> **ASSIGNMENT**:
For the records below, please print exactly and only the lines from the one with "Silent video, 10 frames per second." down to the one with "Lip reading: the humidifier", both ends included, omitting the pictures.

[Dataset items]
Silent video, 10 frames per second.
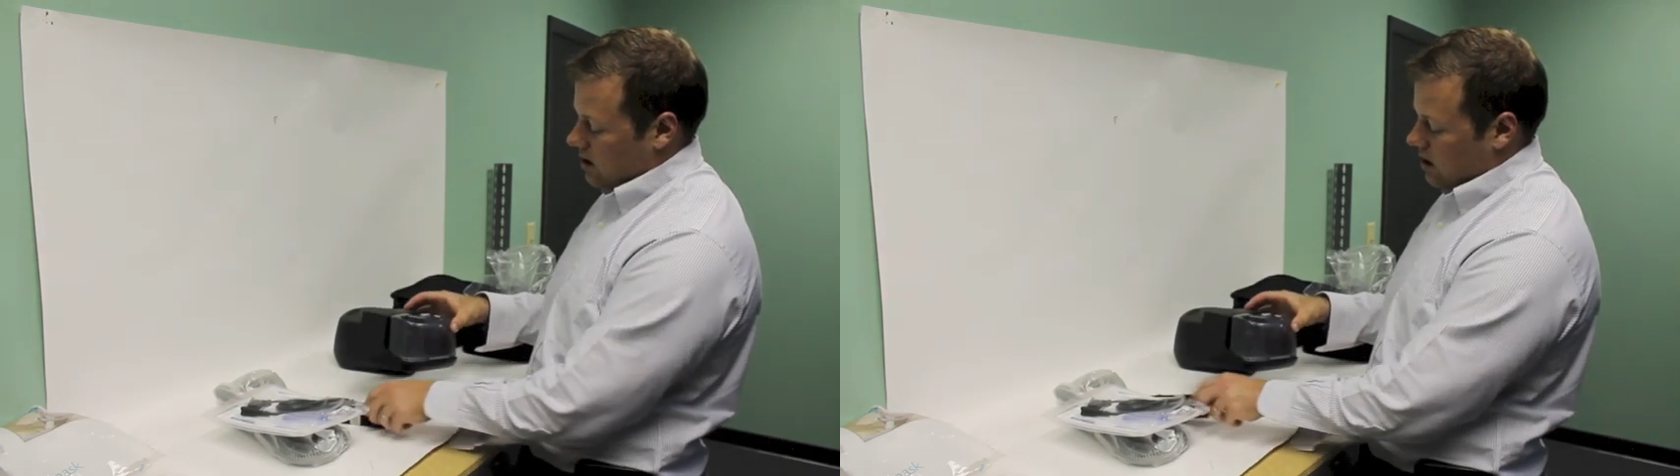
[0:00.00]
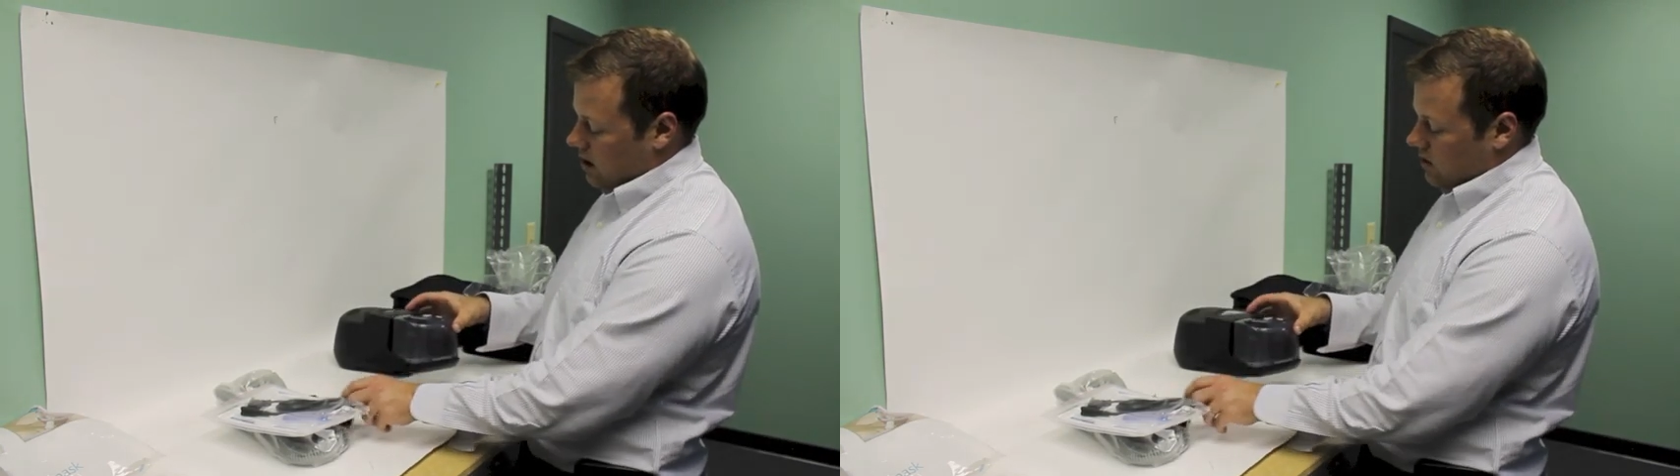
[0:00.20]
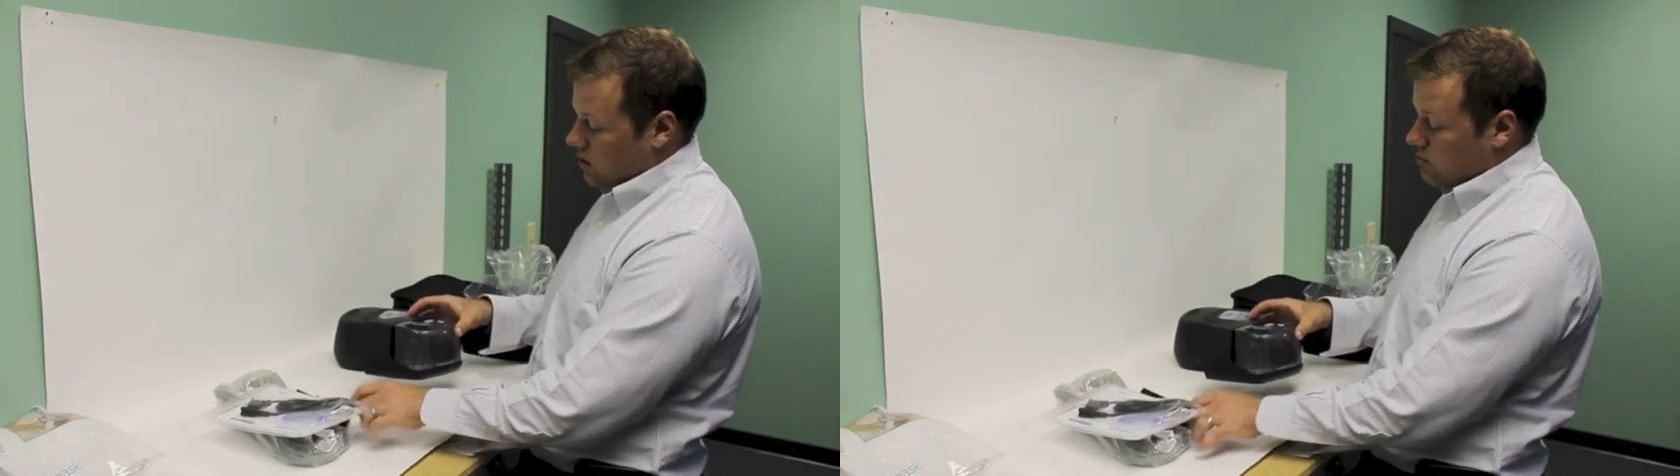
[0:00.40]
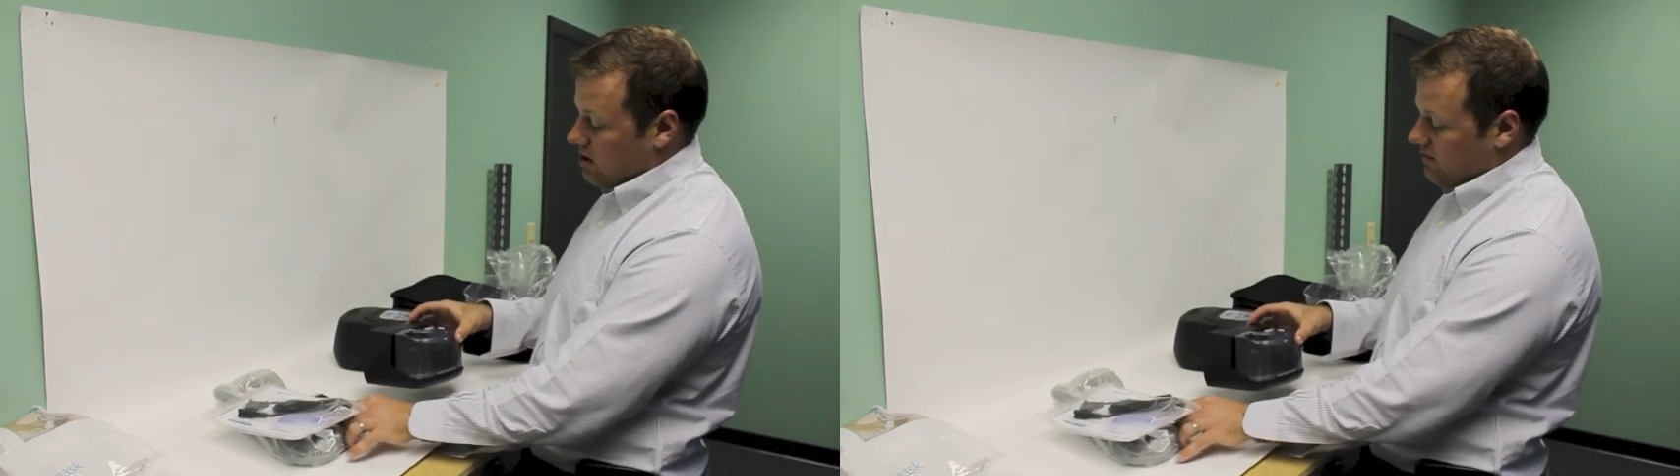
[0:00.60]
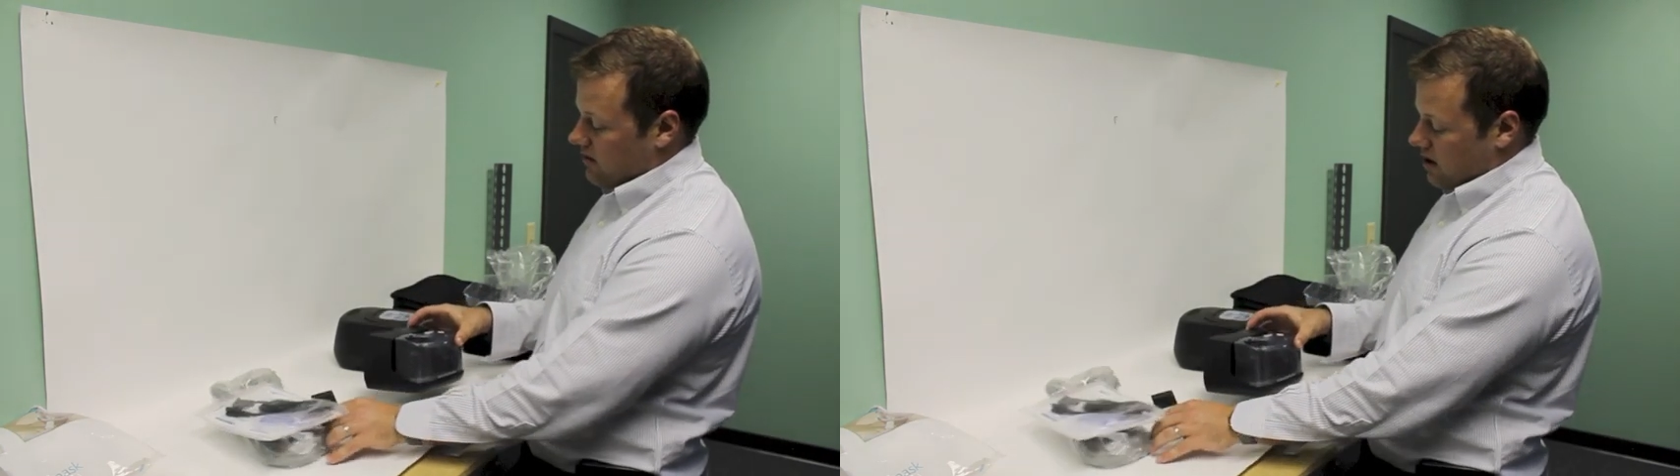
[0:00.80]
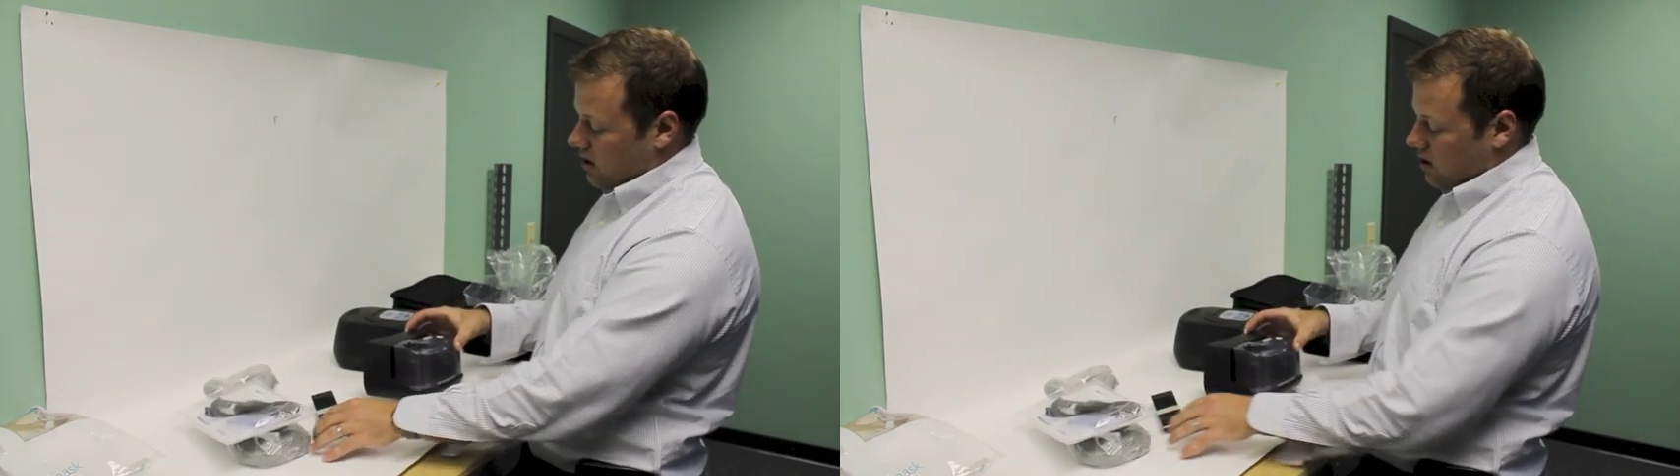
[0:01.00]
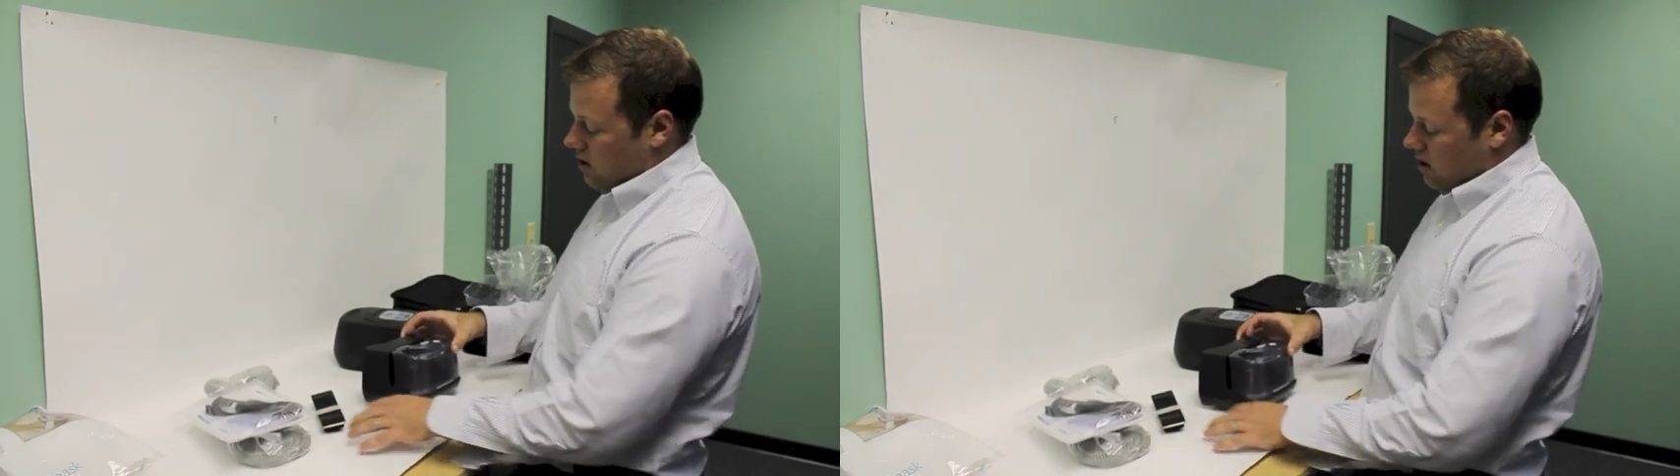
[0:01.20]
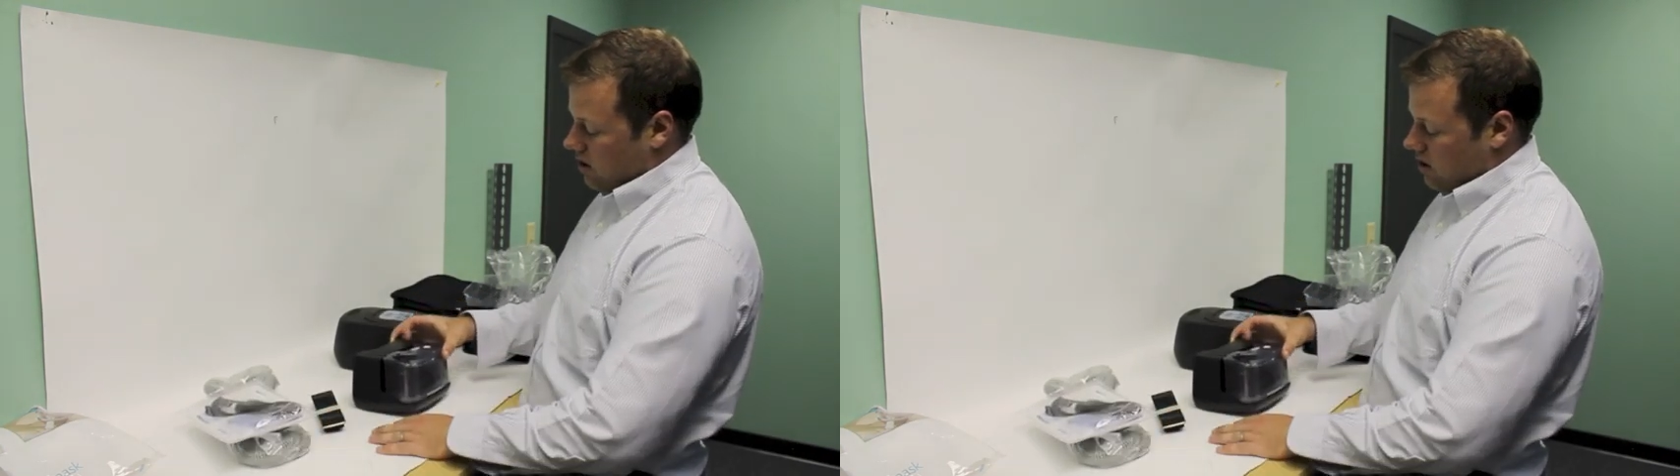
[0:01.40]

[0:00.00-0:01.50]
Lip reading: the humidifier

--

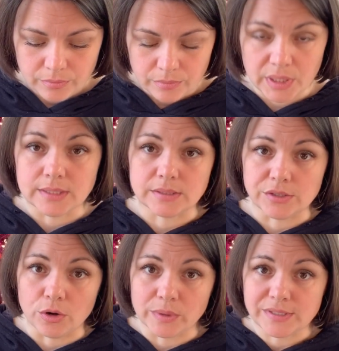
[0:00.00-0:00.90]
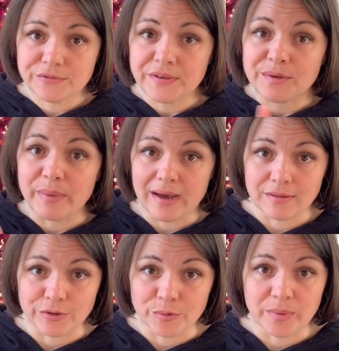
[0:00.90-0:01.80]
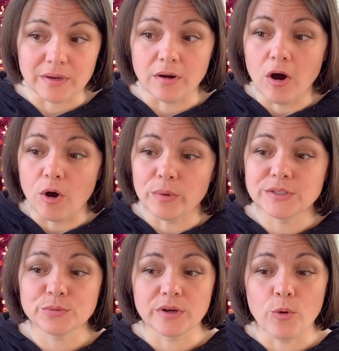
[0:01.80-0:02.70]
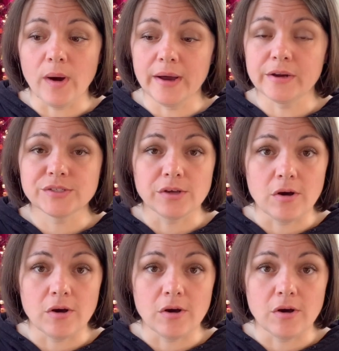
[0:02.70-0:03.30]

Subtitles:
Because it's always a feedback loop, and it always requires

> **EXERCISE RESPONSE**:
Silent video, 10 frames per second.
[0:00.00]
[0:00.20]
[0:00.40]
[0:00.60]
[0:00.80]
[0:01.00]
[0:01.20]
[0:01.40]

[0:00.00-0:01.50]
Lip reading: the humidifier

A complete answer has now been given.